What needs to be done =
These entries must be printed again exactly as they are.

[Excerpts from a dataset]

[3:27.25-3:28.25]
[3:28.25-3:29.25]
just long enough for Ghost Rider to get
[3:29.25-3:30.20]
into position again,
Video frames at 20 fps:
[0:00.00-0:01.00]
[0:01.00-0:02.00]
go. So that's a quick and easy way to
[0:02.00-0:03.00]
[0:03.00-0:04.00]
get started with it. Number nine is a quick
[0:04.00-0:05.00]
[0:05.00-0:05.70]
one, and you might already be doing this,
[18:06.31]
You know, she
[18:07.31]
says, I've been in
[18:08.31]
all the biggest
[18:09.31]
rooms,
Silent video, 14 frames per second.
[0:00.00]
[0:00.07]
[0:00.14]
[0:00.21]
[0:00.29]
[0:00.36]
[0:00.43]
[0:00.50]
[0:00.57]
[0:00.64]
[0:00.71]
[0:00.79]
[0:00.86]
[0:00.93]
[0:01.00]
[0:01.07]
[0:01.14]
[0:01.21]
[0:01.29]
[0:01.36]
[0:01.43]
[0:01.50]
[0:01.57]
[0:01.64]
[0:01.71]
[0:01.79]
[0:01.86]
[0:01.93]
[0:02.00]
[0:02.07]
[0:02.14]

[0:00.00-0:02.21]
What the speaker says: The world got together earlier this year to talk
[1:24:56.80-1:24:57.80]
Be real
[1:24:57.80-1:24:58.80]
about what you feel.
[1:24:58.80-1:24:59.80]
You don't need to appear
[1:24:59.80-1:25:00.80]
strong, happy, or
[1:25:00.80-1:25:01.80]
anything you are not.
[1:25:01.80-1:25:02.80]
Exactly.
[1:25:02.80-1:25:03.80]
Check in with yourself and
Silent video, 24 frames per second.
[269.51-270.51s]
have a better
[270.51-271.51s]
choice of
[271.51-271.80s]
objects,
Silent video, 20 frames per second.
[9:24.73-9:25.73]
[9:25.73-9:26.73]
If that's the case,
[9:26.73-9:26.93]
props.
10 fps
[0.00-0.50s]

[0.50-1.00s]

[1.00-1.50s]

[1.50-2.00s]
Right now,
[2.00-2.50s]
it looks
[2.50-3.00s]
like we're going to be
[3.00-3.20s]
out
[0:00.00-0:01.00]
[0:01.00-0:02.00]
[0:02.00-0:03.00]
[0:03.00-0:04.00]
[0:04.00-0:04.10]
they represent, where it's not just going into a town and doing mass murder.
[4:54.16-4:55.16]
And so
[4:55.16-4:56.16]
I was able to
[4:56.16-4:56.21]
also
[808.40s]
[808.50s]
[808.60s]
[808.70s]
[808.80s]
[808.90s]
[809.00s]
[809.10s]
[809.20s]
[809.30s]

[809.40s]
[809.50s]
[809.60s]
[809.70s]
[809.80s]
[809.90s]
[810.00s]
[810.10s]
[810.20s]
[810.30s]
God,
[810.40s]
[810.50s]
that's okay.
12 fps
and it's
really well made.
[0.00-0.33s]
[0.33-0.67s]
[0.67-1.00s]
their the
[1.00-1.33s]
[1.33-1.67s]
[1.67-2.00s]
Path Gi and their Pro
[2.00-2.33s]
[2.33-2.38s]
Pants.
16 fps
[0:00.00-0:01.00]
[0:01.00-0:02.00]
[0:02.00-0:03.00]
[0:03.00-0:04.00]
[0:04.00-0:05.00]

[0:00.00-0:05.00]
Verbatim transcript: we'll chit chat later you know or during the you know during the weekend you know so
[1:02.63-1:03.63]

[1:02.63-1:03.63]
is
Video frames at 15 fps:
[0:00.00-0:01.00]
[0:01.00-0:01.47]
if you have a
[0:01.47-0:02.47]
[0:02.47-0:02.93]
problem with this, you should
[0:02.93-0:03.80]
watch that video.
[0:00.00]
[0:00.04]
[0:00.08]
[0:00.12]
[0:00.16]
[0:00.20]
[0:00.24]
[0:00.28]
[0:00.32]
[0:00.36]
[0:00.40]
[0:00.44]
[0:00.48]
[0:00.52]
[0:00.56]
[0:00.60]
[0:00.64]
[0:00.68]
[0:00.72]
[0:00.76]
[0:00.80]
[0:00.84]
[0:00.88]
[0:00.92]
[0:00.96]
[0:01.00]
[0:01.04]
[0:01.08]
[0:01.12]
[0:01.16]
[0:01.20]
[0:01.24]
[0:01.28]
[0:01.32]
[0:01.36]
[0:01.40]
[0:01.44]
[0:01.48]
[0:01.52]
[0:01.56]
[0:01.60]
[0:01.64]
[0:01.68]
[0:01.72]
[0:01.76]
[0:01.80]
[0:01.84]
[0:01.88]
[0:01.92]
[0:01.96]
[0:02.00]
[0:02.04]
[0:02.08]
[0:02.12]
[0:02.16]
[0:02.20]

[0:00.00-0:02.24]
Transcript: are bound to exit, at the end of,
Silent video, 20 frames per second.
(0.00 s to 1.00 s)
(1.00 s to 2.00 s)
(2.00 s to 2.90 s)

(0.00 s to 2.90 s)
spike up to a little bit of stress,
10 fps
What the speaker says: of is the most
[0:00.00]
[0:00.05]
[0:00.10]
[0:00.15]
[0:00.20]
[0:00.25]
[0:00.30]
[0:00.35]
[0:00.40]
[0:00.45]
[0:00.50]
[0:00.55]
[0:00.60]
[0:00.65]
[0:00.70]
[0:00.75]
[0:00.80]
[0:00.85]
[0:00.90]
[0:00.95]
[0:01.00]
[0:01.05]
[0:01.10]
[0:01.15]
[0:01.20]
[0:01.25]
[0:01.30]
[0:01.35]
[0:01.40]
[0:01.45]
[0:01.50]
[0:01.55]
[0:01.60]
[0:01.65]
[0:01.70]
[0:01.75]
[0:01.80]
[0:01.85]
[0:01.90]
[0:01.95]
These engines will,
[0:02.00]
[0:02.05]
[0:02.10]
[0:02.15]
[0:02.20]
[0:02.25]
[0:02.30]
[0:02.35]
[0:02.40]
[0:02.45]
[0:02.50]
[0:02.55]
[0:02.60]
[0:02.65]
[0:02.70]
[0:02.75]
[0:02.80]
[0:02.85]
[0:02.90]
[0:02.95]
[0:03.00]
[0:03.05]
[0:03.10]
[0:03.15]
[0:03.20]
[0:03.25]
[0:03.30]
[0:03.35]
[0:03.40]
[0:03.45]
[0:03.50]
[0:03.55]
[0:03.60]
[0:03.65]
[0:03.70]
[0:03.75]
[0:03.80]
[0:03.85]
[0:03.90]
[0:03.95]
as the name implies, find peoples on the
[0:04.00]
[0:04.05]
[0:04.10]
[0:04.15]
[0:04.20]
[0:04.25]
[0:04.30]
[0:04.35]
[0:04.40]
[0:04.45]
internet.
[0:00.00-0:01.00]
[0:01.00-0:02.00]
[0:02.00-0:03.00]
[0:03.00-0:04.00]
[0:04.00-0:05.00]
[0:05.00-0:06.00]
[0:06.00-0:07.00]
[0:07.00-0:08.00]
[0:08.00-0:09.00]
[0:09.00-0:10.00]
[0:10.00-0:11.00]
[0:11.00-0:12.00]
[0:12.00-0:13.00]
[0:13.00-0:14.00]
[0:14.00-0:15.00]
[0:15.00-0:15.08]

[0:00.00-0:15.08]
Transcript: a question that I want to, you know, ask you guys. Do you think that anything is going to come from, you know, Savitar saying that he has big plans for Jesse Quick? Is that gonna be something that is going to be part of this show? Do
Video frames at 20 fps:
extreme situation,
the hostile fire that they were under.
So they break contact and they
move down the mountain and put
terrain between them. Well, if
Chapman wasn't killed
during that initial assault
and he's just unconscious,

Finished exercise =
[3:27.25-3:28.25]
[3:28.25-3:29.25]
just long enough for Ghost Rider to get
[3:29.25-3:30.20]
into position again,
Video frames at 20 fps:
[0:00.00-0:01.00]
[0:01.00-0:02.00]
go. So that's a quick and easy way to
[0:02.00-0:03.00]
[0:03.00-0:04.00]
get started with it. Number nine is a quick
[0:04.00-0:05.00]
[0:05.00-0:05.70]
one, and you might already be doing this,
[18:06.31]
You know, she
[18:07.31]
says, I've been in
[18:08.31]
all the biggest
[18:09.31]
rooms,
Silent video, 14 frames per second.
[0:00.00]
[0:00.07]
[0:00.14]
[0:00.21]
[0:00.29]
[0:00.36]
[0:00.43]
[0:00.50]
[0:00.57]
[0:00.64]
[0:00.71]
[0:00.79]
[0:00.86]
[0:00.93]
[0:01.00]
[0:01.07]
[0:01.14]
[0:01.21]
[0:01.29]
[0:01.36]
[0:01.43]
[0:01.50]
[0:01.57]
[0:01.64]
[0:01.71]
[0:01.79]
[0:01.86]
[0:01.93]
[0:02.00]
[0:02.07]
[0:02.14]

[0:00.00-0:02.21]
What the speaker says: The world got together earlier this year to talk
[1:24:56.80-1:24:57.80]
Be real
[1:24:57.80-1:24:58.80]
about what you feel.
[1:24:58.80-1:24:59.80]
You don't need to appear
[1:24:59.80-1:25:00.80]
strong, happy, or
[1:25:00.80-1:25:01.80]
anything you are not.
[1:25:01.80-1:25:02.80]
Exactly.
[1:25:02.80-1:25:03.80]
Check in with yourself and
Silent video, 24 frames per second.
[269.51-270.51s]
have a better
[270.51-271.51s]
choice of
[271.51-271.80s]
objects,
Silent video, 20 frames per second.
[9:24.73-9:25.73]
[9:25.73-9:26.73]
If that's the case,
[9:26.73-9:26.93]
props.
10 fps
[0.00-0.50s]

[0.50-1.00s]

[1.00-1.50s]

[1.50-2.00s]
Right now,
[2.00-2.50s]
it looks
[2.50-3.00s]
like we're going to be
[3.00-3.20s]
out
[0:00.00-0:01.00]
[0:01.00-0:02.00]
[0:02.00-0:03.00]
[0:03.00-0:04.00]
[0:04.00-0:04.10]
they represent, where it's not just going into a town and doing mass murder.
[4:54.16-4:55.16]
And so
[4:55.16-4:56.16]
I was able to
[4:56.16-4:56.21]
also
[808.40s]
[808.50s]
[808.60s]
[808.70s]
[808.80s]
[808.90s]
[809.00s]
[809.10s]
[809.20s]
[809.30s]

[809.40s]
[809.50s]
[809.60s]
[809.70s]
[809.80s]
[809.90s]
[810.00s]
[810.10s]
[810.20s]
[810.30s]
God,
[810.40s]
[810.50s]
that's okay.
12 fps
and it's
really well made.
[0.00-0.33s]
[0.33-0.67s]
[0.67-1.00s]
their the
[1.00-1.33s]
[1.33-1.67s]
[1.67-2.00s]
Path Gi and their Pro
[2.00-2.33s]
[2.33-2.38s]
Pants.
16 fps
[0:00.00-0:01.00]
[0:01.00-0:02.00]
[0:02.00-0:03.00]
[0:03.00-0:04.00]
[0:04.00-0:05.00]

[0:00.00-0:05.00]
Verbatim transcript: we'll chit chat later you know or during the you know during the weekend you know so
[1:02.63-1:03.63]

[1:02.63-1:03.63]
is
Video frames at 15 fps:
[0:00.00-0:01.00]
[0:01.00-0:01.47]
if you have a
[0:01.47-0:02.47]
[0:02.47-0:02.93]
problem with this, you should
[0:02.93-0:03.80]
watch that video.
[0:00.00]
[0:00.04]
[0:00.08]
[0:00.12]
[0:00.16]
[0:00.20]
[0:00.24]
[0:00.28]
[0:00.32]
[0:00.36]
[0:00.40]
[0:00.44]
[0:00.48]
[0:00.52]
[0:00.56]
[0:00.60]
[0:00.64]
[0:00.68]
[0:00.72]
[0:00.76]
[0:00.80]
[0:00.84]
[0:00.88]
[0:00.92]
[0:00.96]
[0:01.00]
[0:01.04]
[0:01.08]
[0:01.12]
[0:01.16]
[0:01.20]
[0:01.24]
[0:01.28]
[0:01.32]
[0:01.36]
[0:01.40]
[0:01.44]
[0:01.48]
[0:01.52]
[0:01.56]
[0:01.60]
[0:01.64]
[0:01.68]
[0:01.72]
[0:01.76]
[0:01.80]
[0:01.84]
[0:01.88]
[0:01.92]
[0:01.96]
[0:02.00]
[0:02.04]
[0:02.08]
[0:02.12]
[0:02.16]
[0:02.20]

[0:00.00-0:02.24]
Transcript: are bound to exit, at the end of,
Silent video, 20 frames per second.
(0.00 s to 1.00 s)
(1.00 s to 2.00 s)
(2.00 s to 2.90 s)

(0.00 s to 2.90 s)
spike up to a little bit of stress,
10 fps
What the speaker says: of is the most
[0:00.00]
[0:00.05]
[0:00.10]
[0:00.15]
[0:00.20]
[0:00.25]
[0:00.30]
[0:00.35]
[0:00.40]
[0:00.45]
[0:00.50]
[0:00.55]
[0:00.60]
[0:00.65]
[0:00.70]
[0:00.75]
[0:00.80]
[0:00.85]
[0:00.90]
[0:00.95]
[0:01.00]
[0:01.05]
[0:01.10]
[0:01.15]
[0:01.20]
[0:01.25]
[0:01.30]
[0:01.35]
[0:01.40]
[0:01.45]
[0:01.50]
[0:01.55]
[0:01.60]
[0:01.65]
[0:01.70]
[0:01.75]
[0:01.80]
[0:01.85]
[0:01.90]
[0:01.95]
These engines will,
[0:02.00]
[0:02.05]
[0:02.10]
[0:02.15]
[0:02.20]
[0:02.25]
[0:02.30]
[0:02.35]
[0:02.40]
[0:02.45]
[0:02.50]
[0:02.55]
[0:02.60]
[0:02.65]
[0:02.70]
[0:02.75]
[0:02.80]
[0:02.85]
[0:02.90]
[0:02.95]
[0:03.00]
[0:03.05]
[0:03.10]
[0:03.15]
[0:03.20]
[0:03.25]
[0:03.30]
[0:03.35]
[0:03.40]
[0:03.45]
[0:03.50]
[0:03.55]
[0:03.60]
[0:03.65]
[0:03.70]
[0:03.75]
[0:03.80]
[0:03.85]
[0:03.90]
[0:03.95]
as the name implies, find peoples on the
[0:04.00]
[0:04.05]
[0:04.10]
[0:04.15]
[0:04.20]
[0:04.25]
[0:04.30]
[0:04.35]
[0:04.40]
[0:04.45]
internet.
[0:00.00-0:01.00]
[0:01.00-0:02.00]
[0:02.00-0:03.00]
[0:03.00-0:04.00]
[0:04.00-0:05.00]
[0:05.00-0:06.00]
[0:06.00-0:07.00]
[0:07.00-0:08.00]
[0:08.00-0:09.00]
[0:09.00-0:10.00]
[0:10.00-0:11.00]
[0:11.00-0:12.00]
[0:12.00-0:13.00]
[0:13.00-0:14.00]
[0:14.00-0:15.00]
[0:15.00-0:15.08]

[0:00.00-0:15.08]
Transcript: a question that I want to, you know, ask you guys. Do you think that anything is going to come from, you know, Savitar saying that he has big plans for Jesse Quick? Is that gonna be something that is going to be part of this show? Do
Video frames at 20 fps:
extreme situation,
the hostile fire that they were under.
So they break contact and they
move down the mountain and put
terrain between them. Well, if
Chapman wasn't killed
during that initial assault
and he's just unconscious,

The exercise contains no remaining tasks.